**THE RECORDS**.

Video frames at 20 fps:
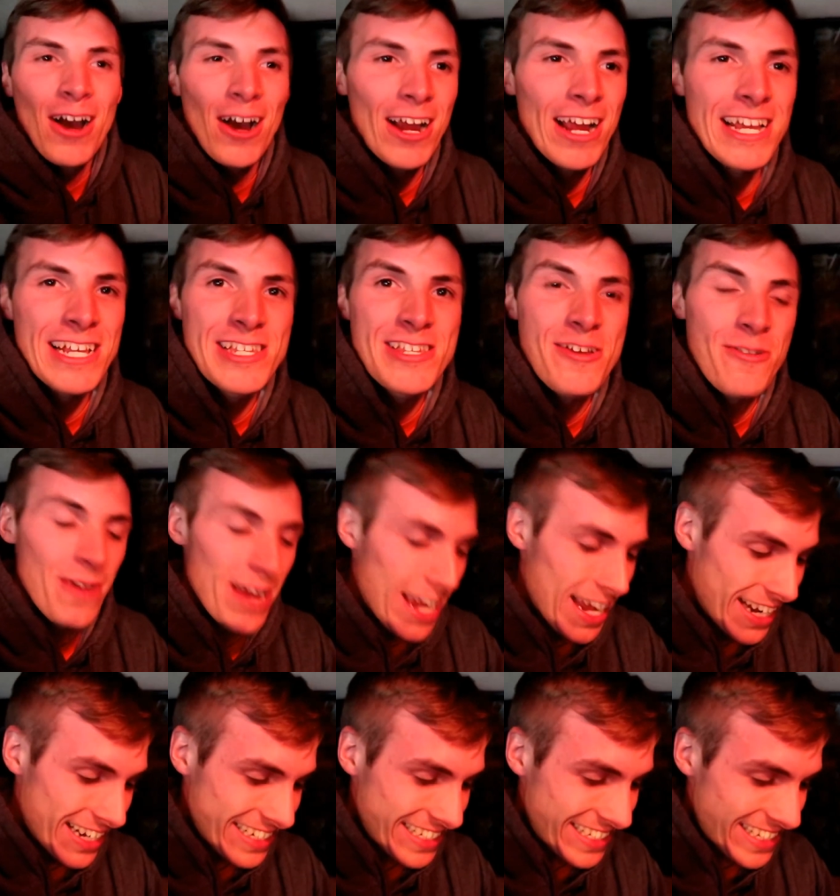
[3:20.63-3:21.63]
Okay, so we
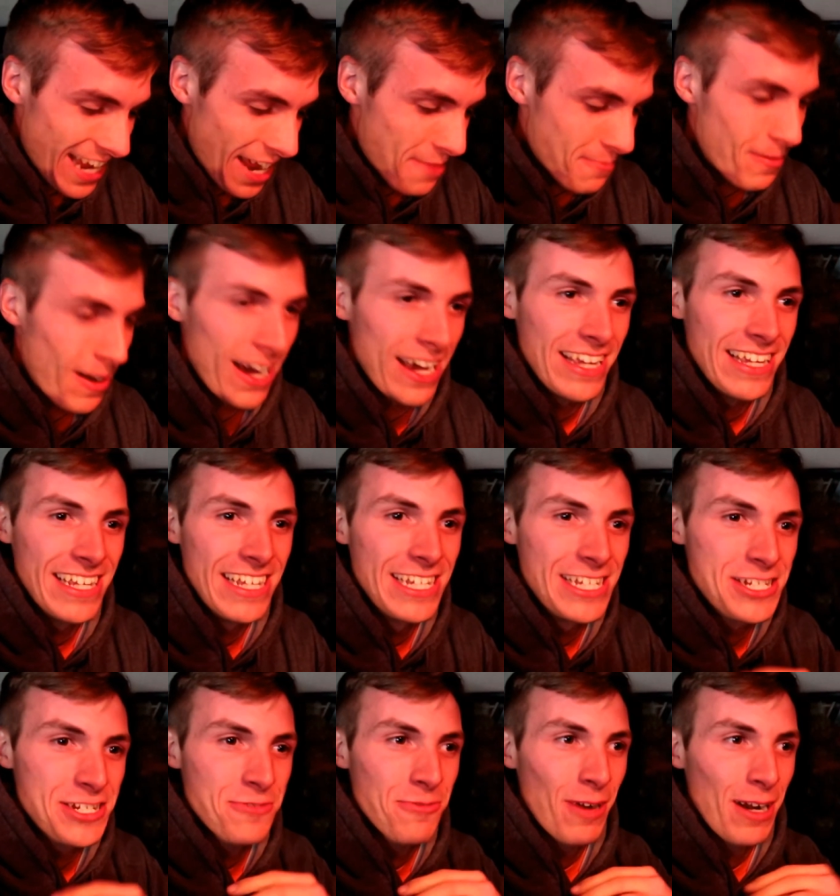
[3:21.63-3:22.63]
had to stop by
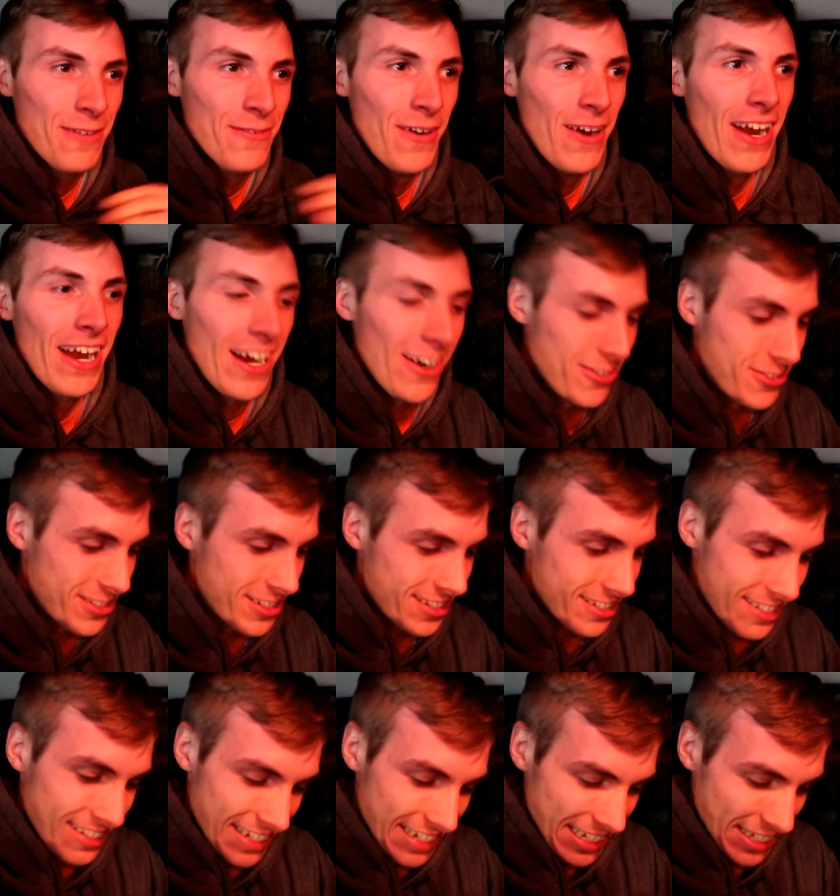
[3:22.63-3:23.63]
each one of our
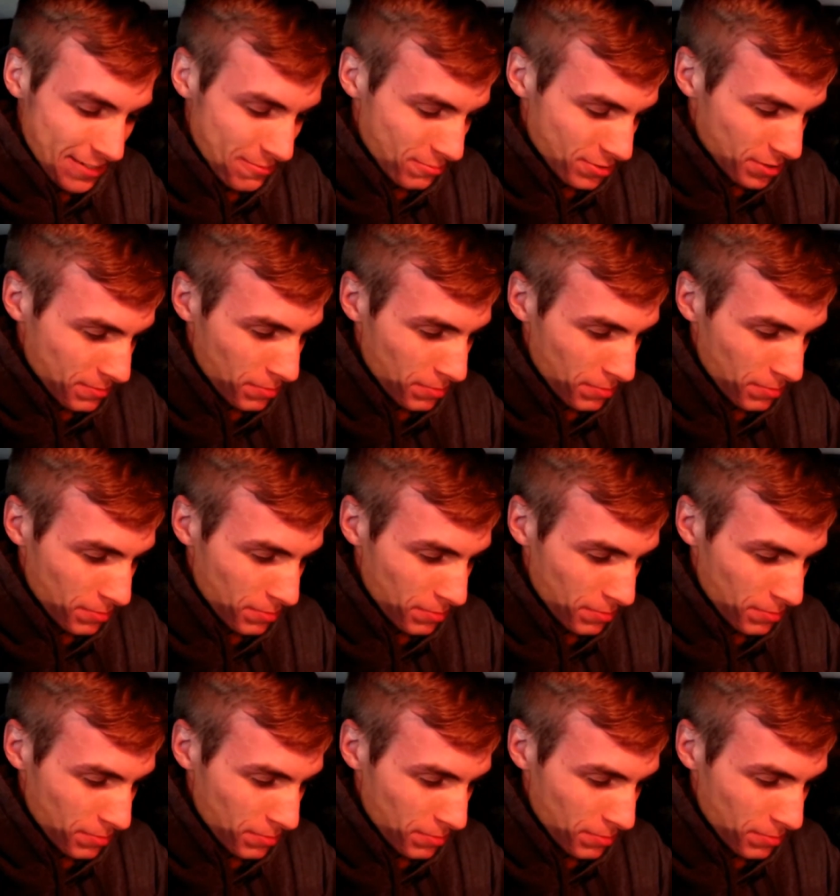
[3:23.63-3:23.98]
houses, to get some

**PROMPT**. For every line above, produce an exact transcription that omits the images.

**RESPONSE TO THIS TASK**.
Video frames at 20 fps:
[3:20.63-3:21.63]
Okay, so we
[3:21.63-3:22.63]
had to stop by
[3:22.63-3:23.63]
each one of our
[3:23.63-3:23.98]
houses, to get some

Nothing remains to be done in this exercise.